The article goes against current academic wisdom (Lessig et al) and argues that freedom actually gets restricted in open source licensing — specifically the freedom of authors (rather than users). An interesting piece, worth reading. Here’s the abstract:
This Article uses the example of free and open-source software licenses to show that granting authors relatively strong control over the modification of their work can increase rather than impede both the creation of future work and the variety of that work. Such licenses show that form agreements that enable authors to condition use of their work on the terms that matter most to them may give authors the incentive and assurance they need to produce work and make it available to others. Such licenses may therefore increase both the amount of expression available for use and the variety of that expression, even if enforcement limits the freedom of downstream users. These facts give reason to oppose recent decisions that make license terms harder to enforce through preliminary or permanent injunctive relief.
Grant McCracken summarizes an Economist post that argues that big companies are better at innovation than small ones (well, he discusses both sides).
But theory says that small companies are actually the winners.
Economists have long wrestled with this, the “diseconomies,” problem: why do smaller organizations outperform large ones? (Todd Zenger’s 1992 Management Sci piece summarizes this work nicely.) Schumpeter indeed went both ways on this (Dick Langlois discusses the “two Schumpeters”-thesis a bit here). But yes, large organizations seemingly have the resources, complementary assets, access to talent etc to outperform small organizations. But small organizations still outperform large ones.
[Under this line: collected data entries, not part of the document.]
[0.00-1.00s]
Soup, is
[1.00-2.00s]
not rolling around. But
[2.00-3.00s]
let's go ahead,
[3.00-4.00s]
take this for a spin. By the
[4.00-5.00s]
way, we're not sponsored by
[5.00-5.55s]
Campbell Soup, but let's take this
Large organizations have lots of problems (I’ll spare the references, for now). They
- mis-specify incentives,
- suffer from problems of social loafing (free-rider problem),
- engage in unnecessary intervention, etc.
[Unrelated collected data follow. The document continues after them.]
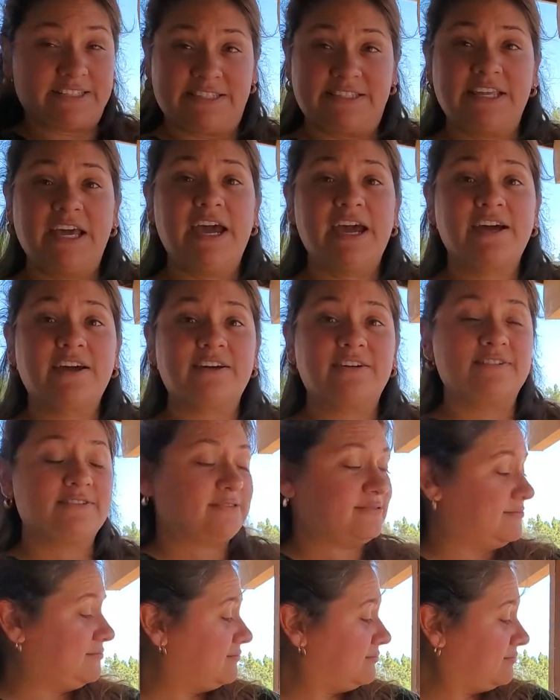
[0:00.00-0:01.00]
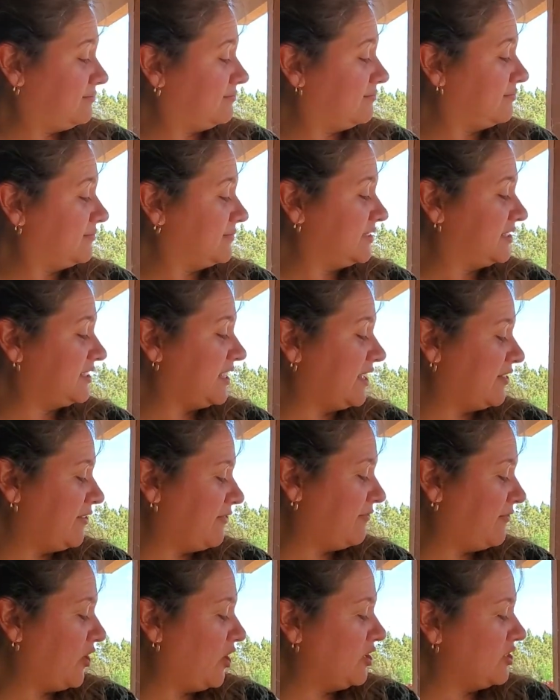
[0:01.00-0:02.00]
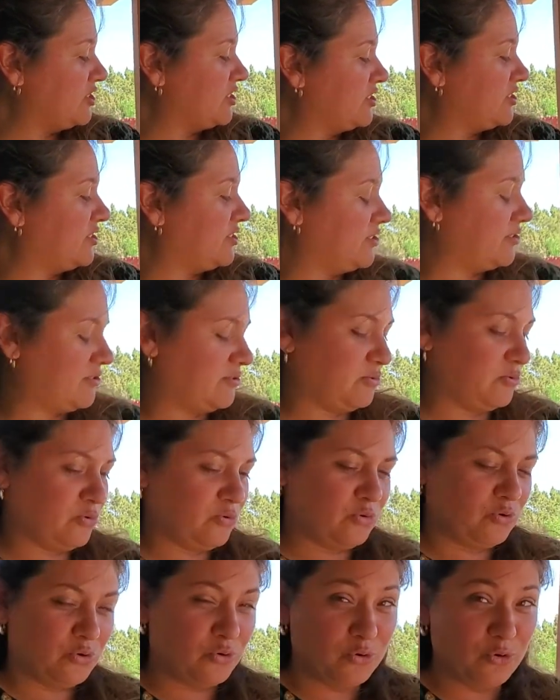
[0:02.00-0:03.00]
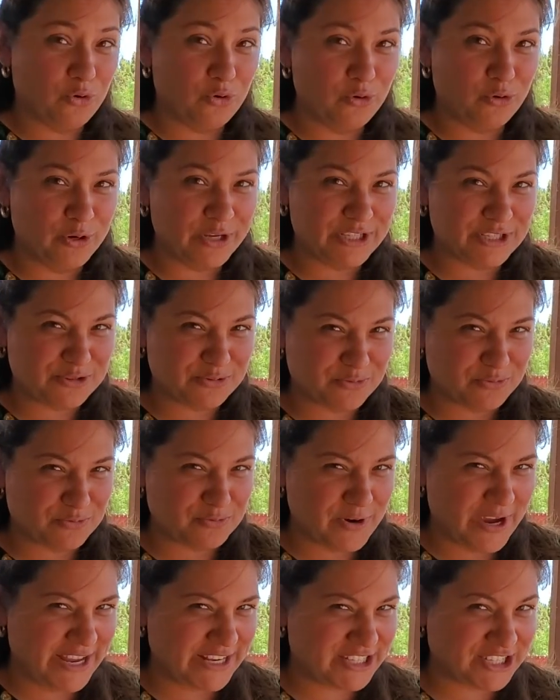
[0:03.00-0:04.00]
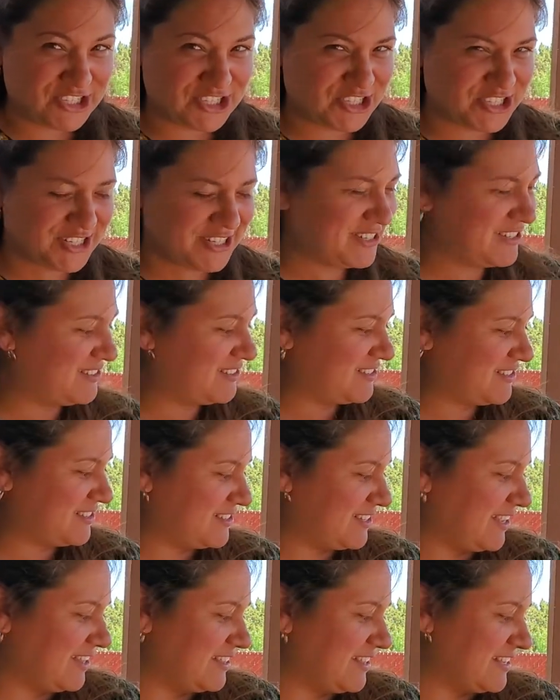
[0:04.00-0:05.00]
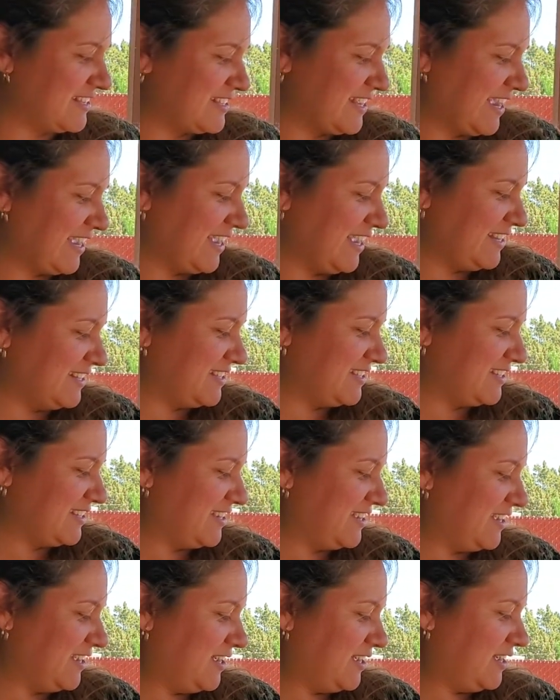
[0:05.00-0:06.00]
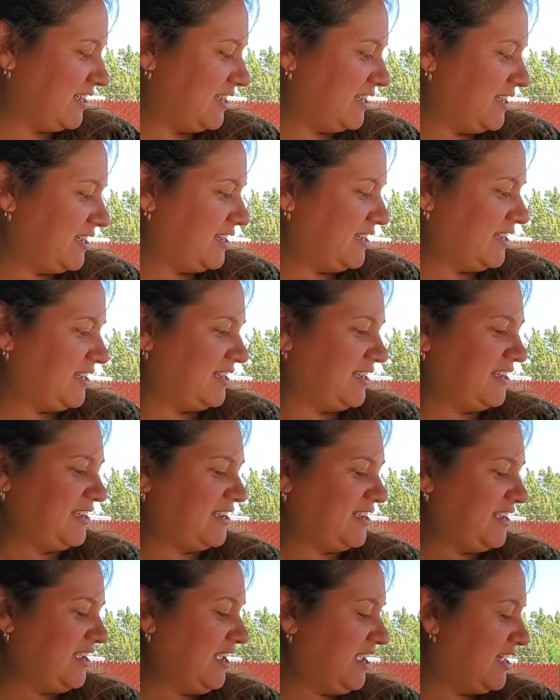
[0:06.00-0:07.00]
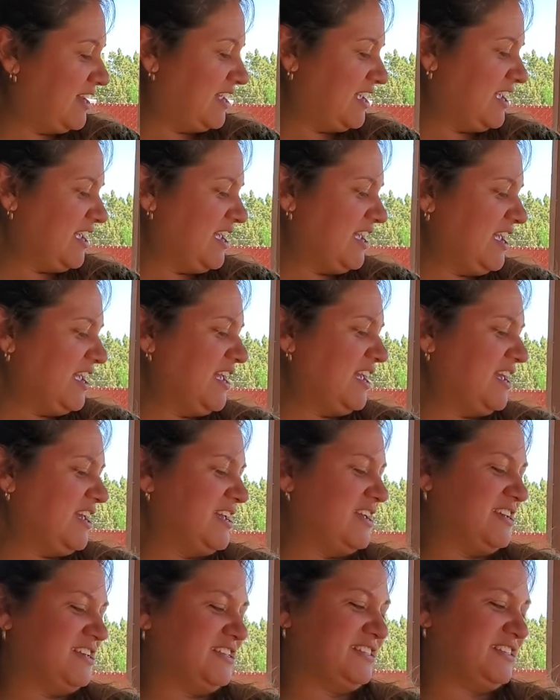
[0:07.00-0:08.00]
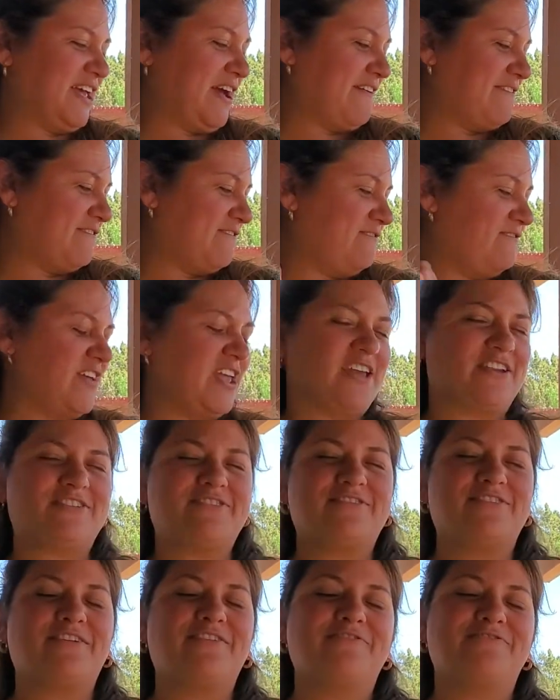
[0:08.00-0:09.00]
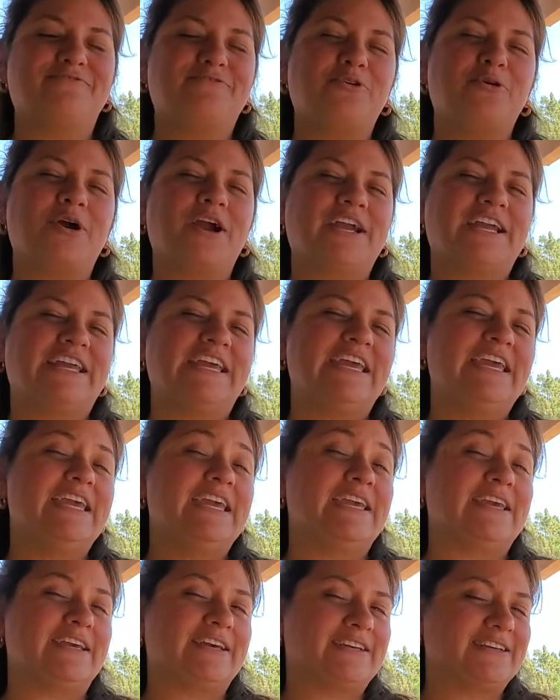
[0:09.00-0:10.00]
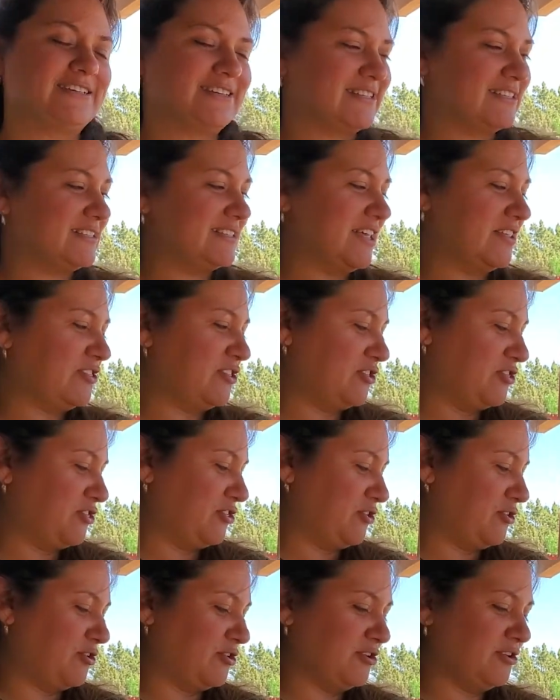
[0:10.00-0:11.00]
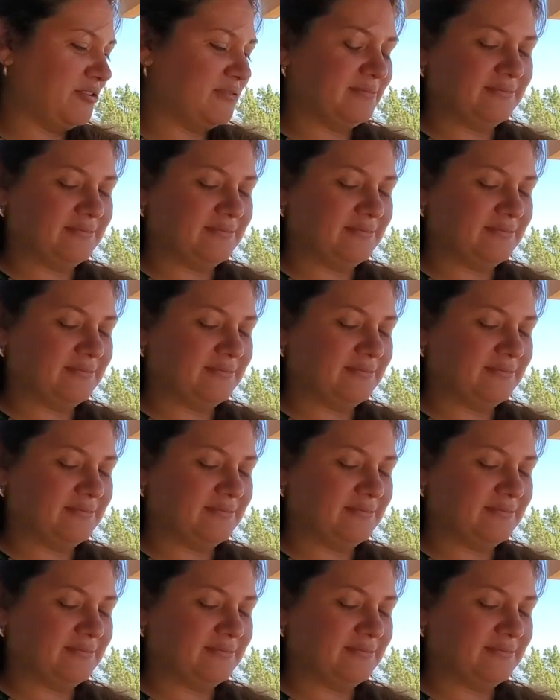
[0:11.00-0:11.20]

thick," said the first. "Ooh, it's rich," said the second. "It is fit for a king," said the third.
And, if large organizations had such an advantage, why not take this argument to the extreme and simply organize everything under one large firm? That, of course, was one of Coase’s central questions. Obviously the organization-market boundary matters and there are costs associated with hierarchy.
Sure – there are lots of contingencies, caveats and exceptions [insert example from Apple or 3M]. And, definitions matter [what exactly is “small” versus “large”]. But on the whole, the theory says small companies win in the innovation game.
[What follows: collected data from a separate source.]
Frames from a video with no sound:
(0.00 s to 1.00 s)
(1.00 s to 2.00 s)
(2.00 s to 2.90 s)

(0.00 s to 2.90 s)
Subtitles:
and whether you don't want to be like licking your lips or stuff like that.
It’s the end of the year and many profs are writing letters of recommendation. Here are a few links. First, know that there are differing codes (also some discussion at orgtheory on this). And, biases (e.g., linked to the attractiveness of the student) may play a role in receiving a positive recommendation (but don’t worry, being attractive isn’t always a good thing – sometimes it’s a disadvantage). In short, the signal from letters of recommendation is hard to read. Here’s a piece on the Big 5 personality characteristics and letters of recommendation. Here’s a paper that says letters of recommendation are helpful for medical school admission. This paper says no. And, no, I haven’t read all of the above papers (they were published in journals of varying quality) – I just quickly searched google scholar for various papers related to letters of recommendation.
And an off-topic, end-of-year bonus tip: if you’re already behind on grading student papers – the ol’ staircase method can quickly fix things.